# Ensemble Models

-- It's better to use models that are essentially different, as the weakness in one balances the other one.

-- If all models can estimate class probability, then you can set *voting=soft*. This often performs better because it gives more weight to confident scores.

-- Another **way to ensemble models is to train the same model with different samples from you training data**. Here we have *bagging (bootstrap aggregating, with replacament)* and *pasting (without replacement)*. Bagging often performs better, so it's preferred. They scale well because they can run in parallel.

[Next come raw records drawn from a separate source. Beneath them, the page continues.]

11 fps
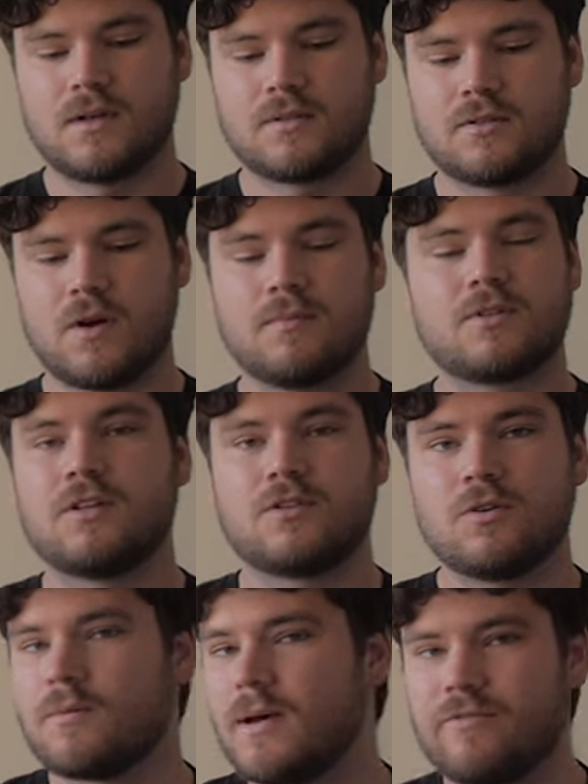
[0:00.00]
So I'm just going to
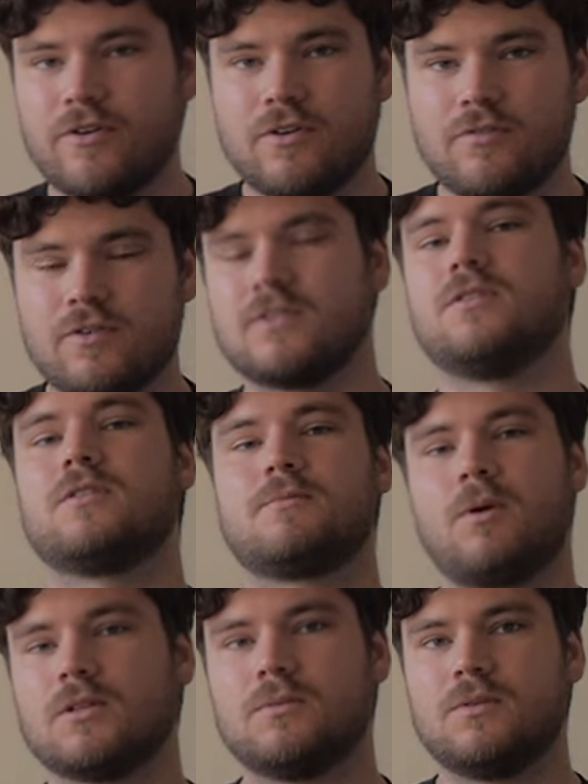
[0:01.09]
talk about a photo for as long as
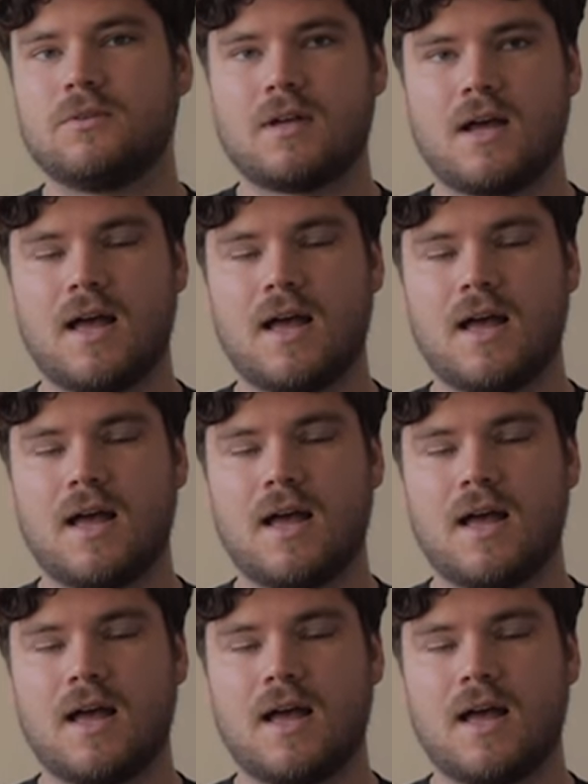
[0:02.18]
possible.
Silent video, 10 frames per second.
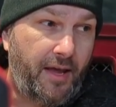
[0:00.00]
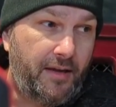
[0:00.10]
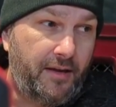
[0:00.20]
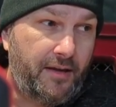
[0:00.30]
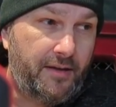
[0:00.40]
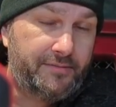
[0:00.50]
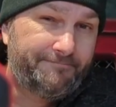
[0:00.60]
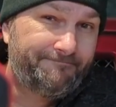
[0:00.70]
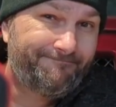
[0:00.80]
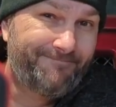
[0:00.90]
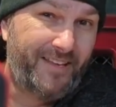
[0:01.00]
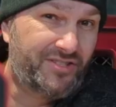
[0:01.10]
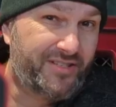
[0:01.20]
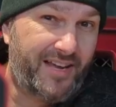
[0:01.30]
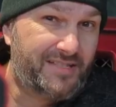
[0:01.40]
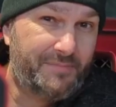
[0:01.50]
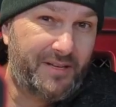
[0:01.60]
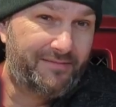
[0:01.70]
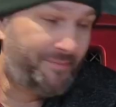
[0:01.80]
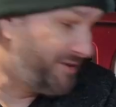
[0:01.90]
And uh, it just hasn't
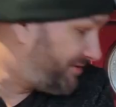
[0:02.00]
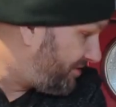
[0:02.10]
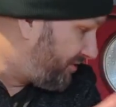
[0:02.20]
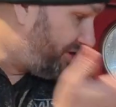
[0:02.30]
been, I mean, there's no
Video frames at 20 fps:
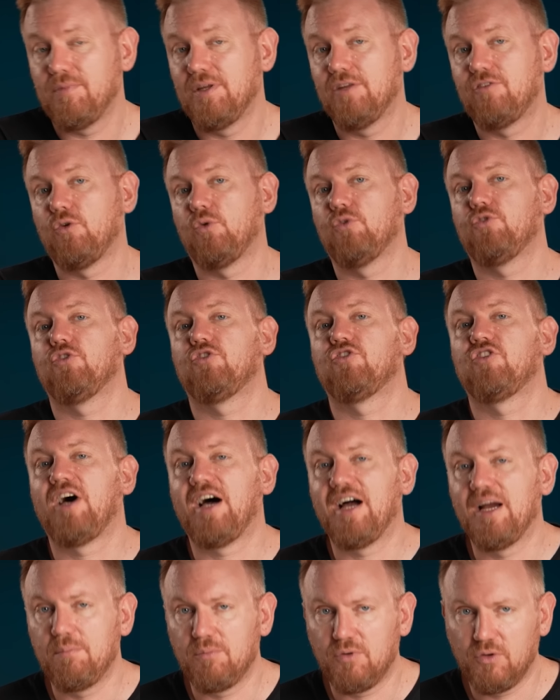it's also
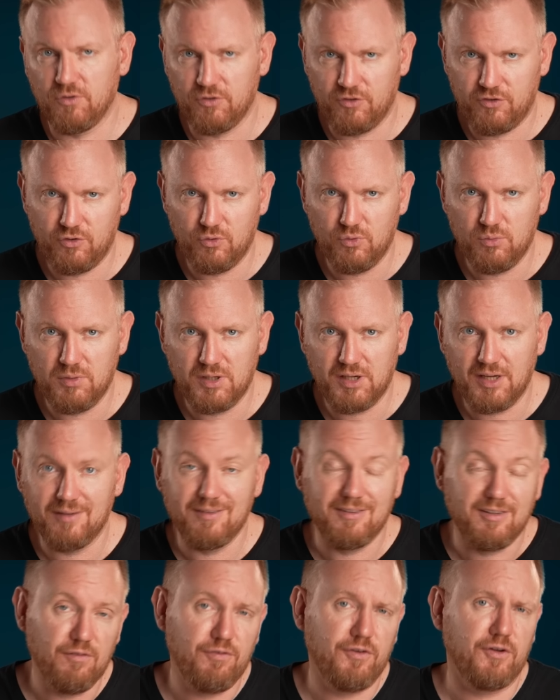time-consuming
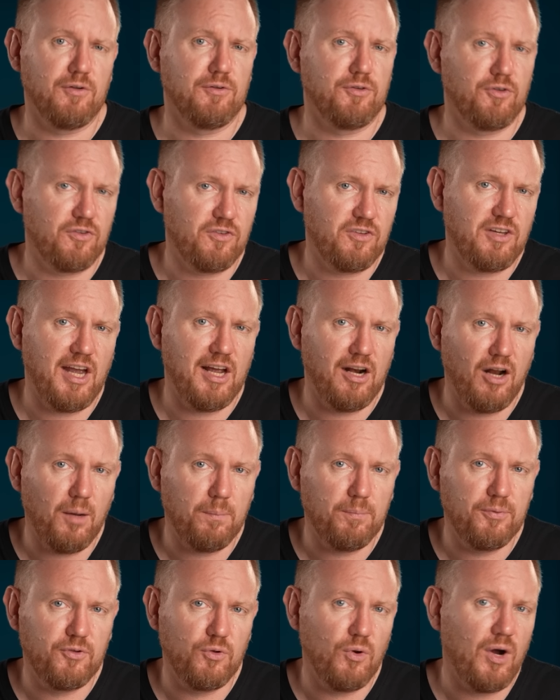and difficult to scale
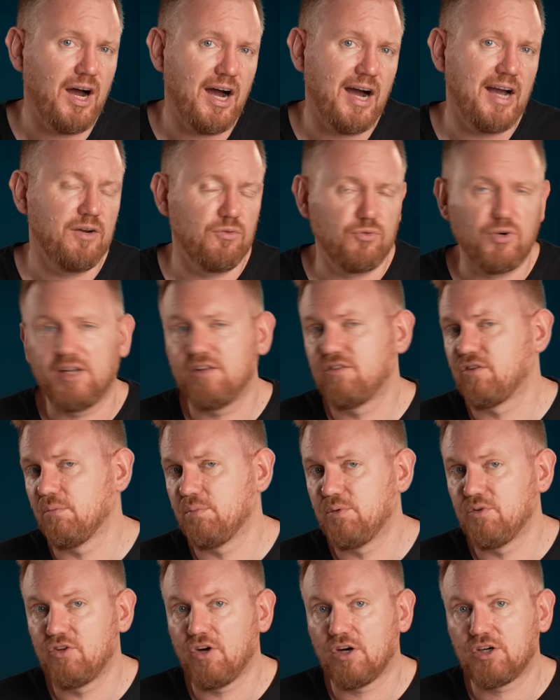up to high rates of
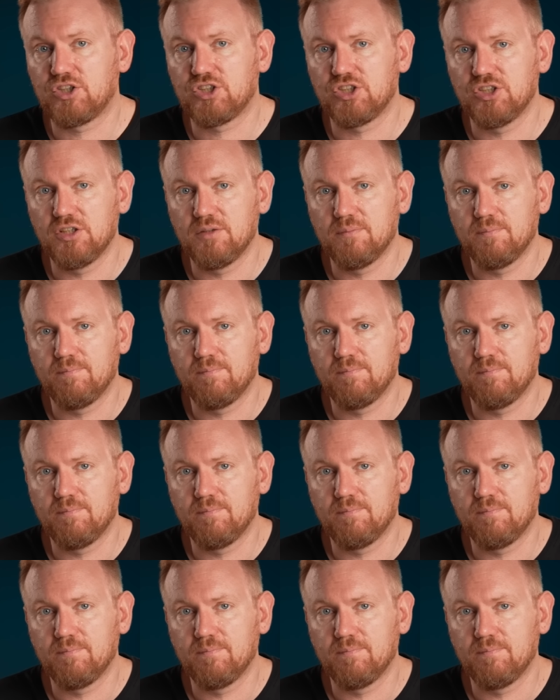production.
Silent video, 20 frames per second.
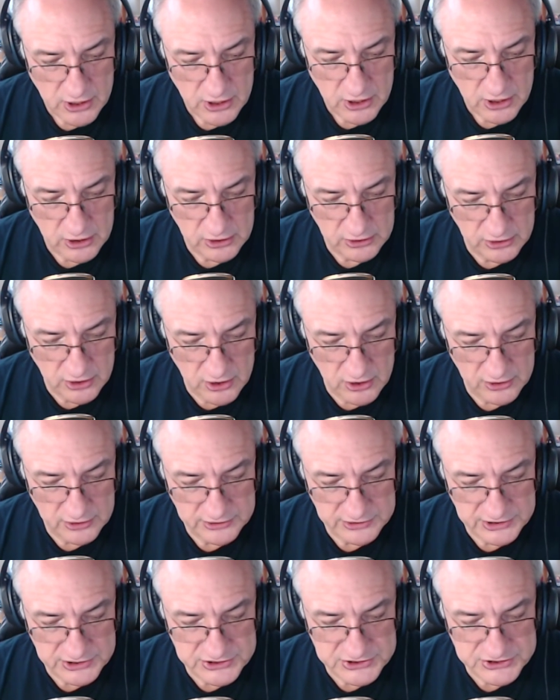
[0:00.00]
Along
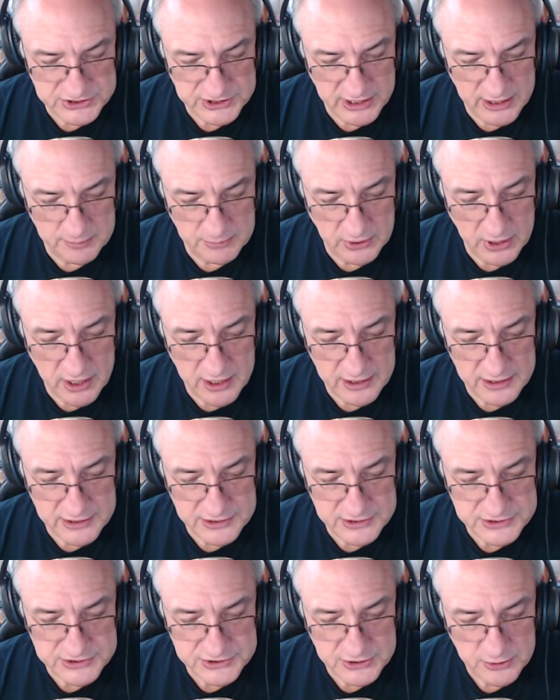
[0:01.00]
these same
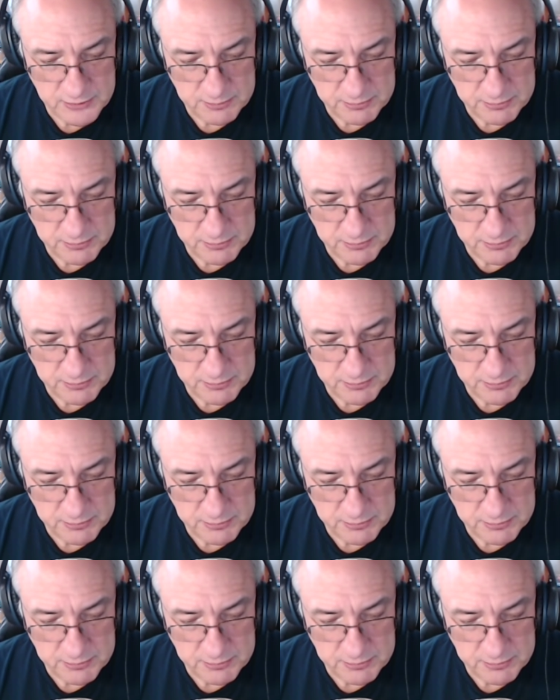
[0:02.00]
lines,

-- **Random Patches Method**: Sample both training instances and features.

-- **Random Subspaces Method**: Sample features, keeps all training instances (i.e., bootstrap=False and max_samples=1.0)

-- The aggregation function is typically the mode (most frequent value) or the average (for regression)

-- Random Forests are great to examine Feature Importance, specially when you need to perform feature selection.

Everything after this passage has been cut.